Eksekutif Sering Malakonstitusi, Yusril: Perlu Ada Constitutional Complaint
Berita

Eksekutif Sering Malakonstitusi, Yusril: Perlu Ada Constitutional Complaint

Konsekuensi negara hukum tidak boleh ada tindakan pemerintah dan lembaga lain yang bertentangan dengan hukum yang berpuncak pada konstitusi.

Oleh:
ASH
Bacaan 2 Menit


Menurutnya, kritik dalam penelitian ini dimaksudkan agar semua penyelenggara negara harus benar-benar memahami dan mematuhi nilai-nilai UUD 1945 sebagai hukum tertinggi di Indonesia. “Bagaimana kalau tidak patuh pada ‘panglima tertinggi’, bawahannya akan jalan sendiri-sendiri.
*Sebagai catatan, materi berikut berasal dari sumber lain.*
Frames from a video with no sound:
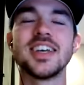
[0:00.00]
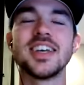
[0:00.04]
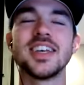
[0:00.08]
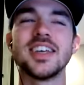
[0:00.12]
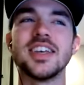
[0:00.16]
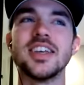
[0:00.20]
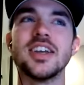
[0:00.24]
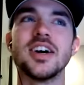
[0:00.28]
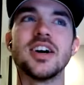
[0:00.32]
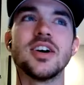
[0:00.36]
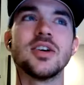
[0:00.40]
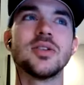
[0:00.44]

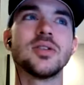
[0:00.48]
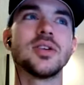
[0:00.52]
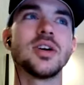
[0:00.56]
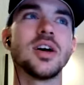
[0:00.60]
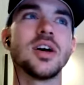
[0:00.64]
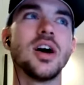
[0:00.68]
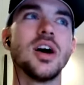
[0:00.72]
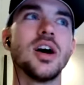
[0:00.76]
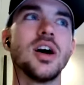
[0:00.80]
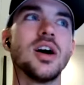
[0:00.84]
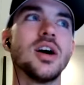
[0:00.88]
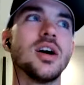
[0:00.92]
you know
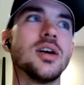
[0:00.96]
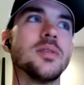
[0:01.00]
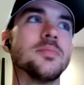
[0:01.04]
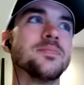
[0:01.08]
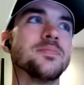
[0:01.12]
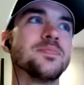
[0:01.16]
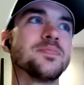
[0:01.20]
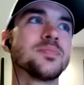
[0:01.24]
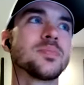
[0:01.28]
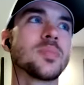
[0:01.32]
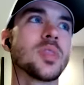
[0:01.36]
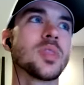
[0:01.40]

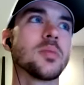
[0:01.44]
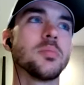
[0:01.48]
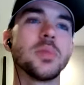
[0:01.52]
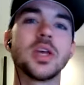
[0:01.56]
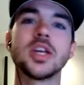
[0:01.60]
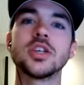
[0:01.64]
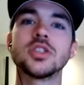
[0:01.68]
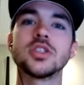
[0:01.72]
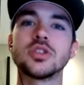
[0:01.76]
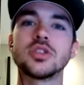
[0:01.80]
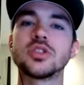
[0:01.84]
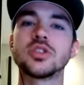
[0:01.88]
um
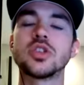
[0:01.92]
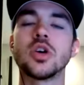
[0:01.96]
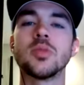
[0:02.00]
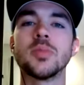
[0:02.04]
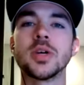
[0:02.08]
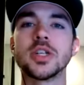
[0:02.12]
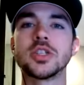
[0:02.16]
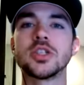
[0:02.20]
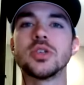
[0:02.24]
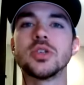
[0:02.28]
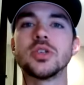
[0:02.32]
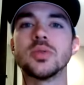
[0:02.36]
because there's so
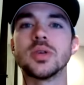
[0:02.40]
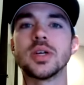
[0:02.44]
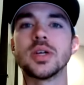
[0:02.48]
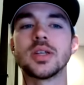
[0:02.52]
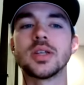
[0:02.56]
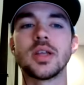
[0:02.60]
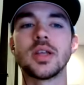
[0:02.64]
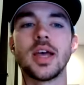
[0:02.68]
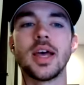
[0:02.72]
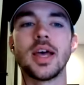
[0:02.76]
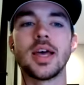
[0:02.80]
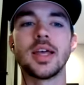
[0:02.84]
much to it
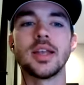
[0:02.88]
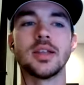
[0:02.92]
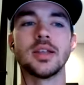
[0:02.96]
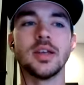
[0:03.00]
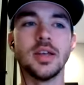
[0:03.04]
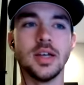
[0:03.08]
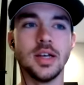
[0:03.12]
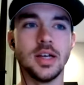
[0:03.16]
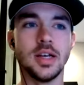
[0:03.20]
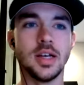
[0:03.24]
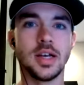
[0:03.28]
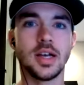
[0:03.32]
and
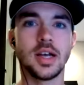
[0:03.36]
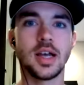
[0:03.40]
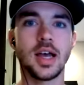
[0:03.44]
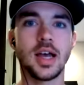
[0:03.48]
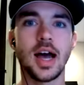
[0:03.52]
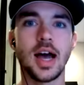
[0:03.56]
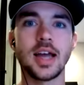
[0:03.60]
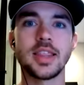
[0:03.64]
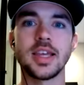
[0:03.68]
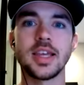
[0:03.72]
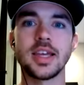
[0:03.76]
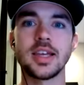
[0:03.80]

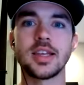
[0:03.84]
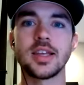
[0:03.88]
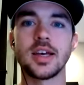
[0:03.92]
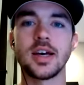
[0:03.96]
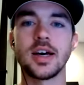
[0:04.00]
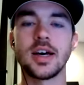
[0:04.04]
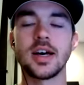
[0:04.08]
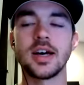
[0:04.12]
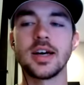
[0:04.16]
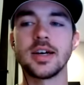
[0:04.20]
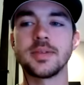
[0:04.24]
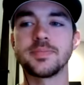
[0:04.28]
i think
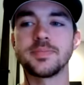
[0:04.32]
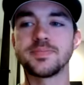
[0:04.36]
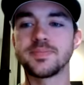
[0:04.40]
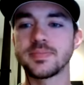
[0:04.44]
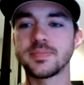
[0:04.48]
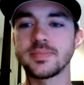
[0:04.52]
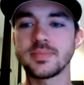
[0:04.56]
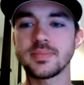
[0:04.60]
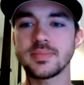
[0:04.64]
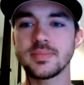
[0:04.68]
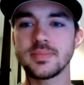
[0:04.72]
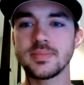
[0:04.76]
uh
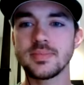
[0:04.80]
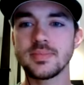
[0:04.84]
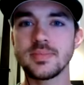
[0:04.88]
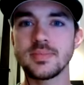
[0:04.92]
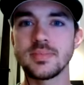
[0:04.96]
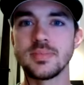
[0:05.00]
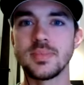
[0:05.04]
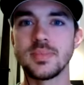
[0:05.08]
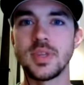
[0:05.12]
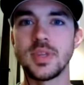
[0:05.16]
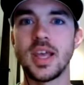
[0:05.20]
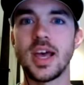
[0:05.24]

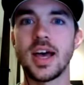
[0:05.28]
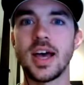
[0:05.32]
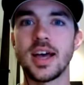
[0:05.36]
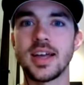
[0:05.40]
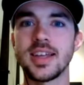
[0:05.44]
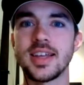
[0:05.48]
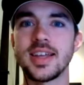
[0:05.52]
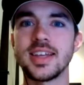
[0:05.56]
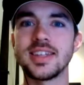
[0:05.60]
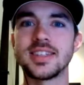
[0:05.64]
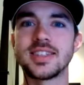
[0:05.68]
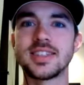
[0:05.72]
yeah
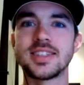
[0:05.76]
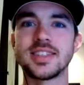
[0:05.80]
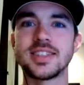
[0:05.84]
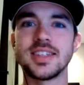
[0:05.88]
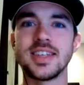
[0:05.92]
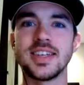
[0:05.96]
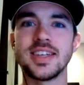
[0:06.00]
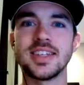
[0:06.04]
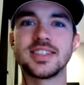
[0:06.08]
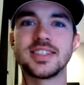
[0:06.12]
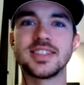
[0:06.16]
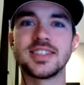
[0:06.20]
it's
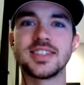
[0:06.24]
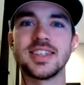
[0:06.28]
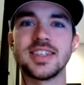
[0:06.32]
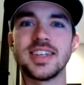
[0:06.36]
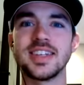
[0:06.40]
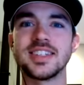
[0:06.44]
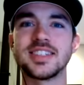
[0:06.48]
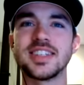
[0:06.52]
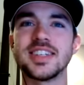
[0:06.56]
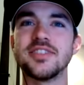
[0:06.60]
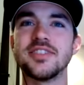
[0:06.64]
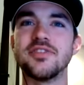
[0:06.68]
it's
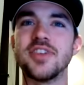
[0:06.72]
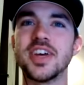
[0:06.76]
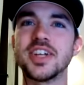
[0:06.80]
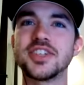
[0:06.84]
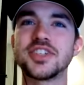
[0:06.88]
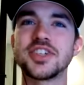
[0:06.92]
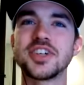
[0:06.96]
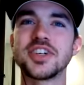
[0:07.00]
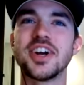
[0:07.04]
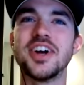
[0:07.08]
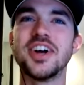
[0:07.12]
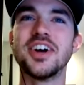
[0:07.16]
it's an
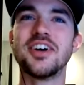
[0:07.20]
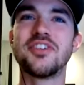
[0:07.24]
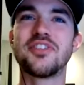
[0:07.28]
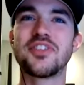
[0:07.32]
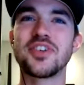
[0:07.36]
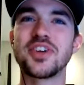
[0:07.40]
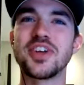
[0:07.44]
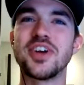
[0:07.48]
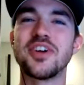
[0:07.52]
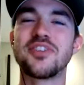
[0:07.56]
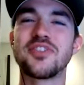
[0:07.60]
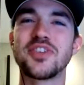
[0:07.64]
adventure
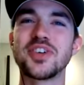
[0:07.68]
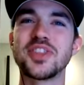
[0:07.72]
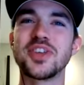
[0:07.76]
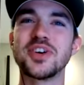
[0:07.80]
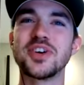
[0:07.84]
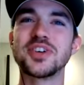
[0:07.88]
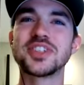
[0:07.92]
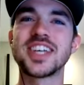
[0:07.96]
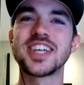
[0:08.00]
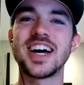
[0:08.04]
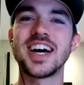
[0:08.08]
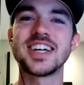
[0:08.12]
for for
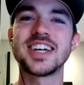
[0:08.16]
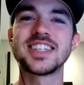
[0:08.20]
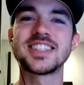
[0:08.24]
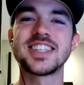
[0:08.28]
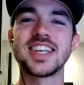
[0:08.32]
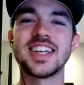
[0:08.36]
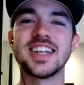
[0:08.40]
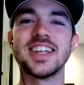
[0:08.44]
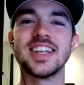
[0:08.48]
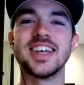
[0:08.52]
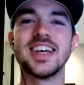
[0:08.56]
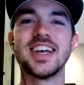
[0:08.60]
those guys
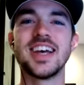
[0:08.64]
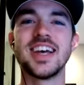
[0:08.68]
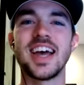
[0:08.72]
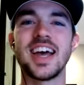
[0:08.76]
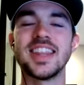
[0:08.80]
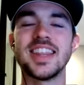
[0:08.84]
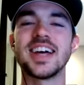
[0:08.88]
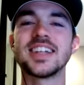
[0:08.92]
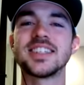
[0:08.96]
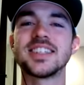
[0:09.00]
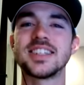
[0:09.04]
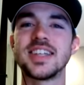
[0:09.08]
and
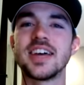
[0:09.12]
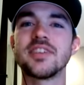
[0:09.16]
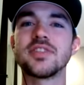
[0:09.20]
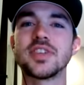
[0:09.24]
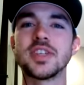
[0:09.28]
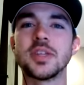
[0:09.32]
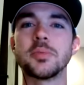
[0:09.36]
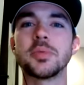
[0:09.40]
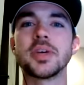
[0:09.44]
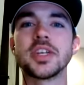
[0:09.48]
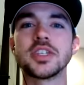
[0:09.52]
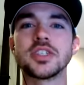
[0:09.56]
and that's
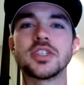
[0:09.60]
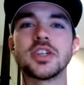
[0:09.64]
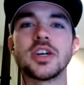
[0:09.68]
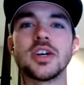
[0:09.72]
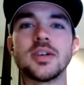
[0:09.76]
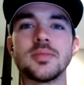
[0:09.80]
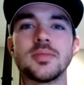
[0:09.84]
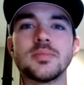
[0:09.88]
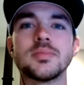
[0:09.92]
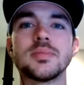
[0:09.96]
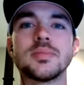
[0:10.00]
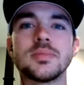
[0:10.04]
definitely the biggest
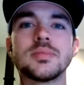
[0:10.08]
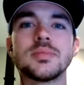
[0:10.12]
jump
Sejatinya, yang memimpin kita adalah konstitusi,” tegasnya.
 
Hal senada disampaikan pengamat hukum tata negara, Margarito Kamis.
Dosen Fakultas Hukum Universitas Khairun Ternate ini mengatakan hasil penelitian ini bisa dijadikan masukan positif bagi semua penyelenggara negara. “Konsekuensi negara hukum tidak boleh ada tindakan pemerintah dan lembaga lain yang bertentangan dengan hukum yang berpuncak pada konstitusi,” kata Margarito.  

Constitutional complaint 
Sementara Pakar Hukum Tata Negara Yusril Ihza Mahendra mengatakan hasil penelitian itu membuktikan perlunya mekanisme constitutional complaint untuk mengadili setiap kebijakan/tindakan penyelenggara negara yang disinyalir melanggar hak-hak warga negara. Namun, hingga kini MK belum memiliki kewenangan mengadili perkara constitutional complaint, seperti MK Jerman.    

“Ke depan, MK seharusnya diberi kewenangan mengadili dan memutus perkara constitutional complaint, sehingga pelanggaran konstitusi yang dilakukan penyelenggara negara bisa diatasi MK,” saran Yusril.     

Namun, Margarito menganggap ide constitutional complaint belum perlu karena tidak efisien terutama bagi daerah-daerah terpencil. Misalnya, apabila masyarakat Papua, Ambon, Ternate, Kuantan Singgingi merasa dirugikan akibat kebijakan/tindakan pemerintah/pemerintah daerah apa harus mempersoalkan ke MK. “Berapa besar biaya yang harus dikeluarkan untuk ke MK Jakarta? Jelas tidak efisien,” katanya.       

Untuk itu, dia menyarankan setiap tindakan malakonstitusi penyelenggara negara bisa diputuskan lewat Pengadilan Tata Usaha Negara (PTUN). Sebab, setiap kebijakan/tindakan penyelenggara negara yang bersifat umum bisa menjadi objek sengketa di PTUN sepanjang bertentangan hukum dan konstitusi. Menurutnya, setiap tindakan penyelenggara negara bisa bersifat aktif dan pasif.    

“Bersifat aktif ini bisa diperluas keragamannya, tidak hanya beschikking (keputusan TUN), regulasi atau kebijakan (regeling) sekalipun asal bertentangan hukum diatasnya termasuk konstitusi dimungkinkan jadi objek TUN. Jadi, masyarakat yang dirugikan bisa saja menggugat ke PTUN,” imbuhnya.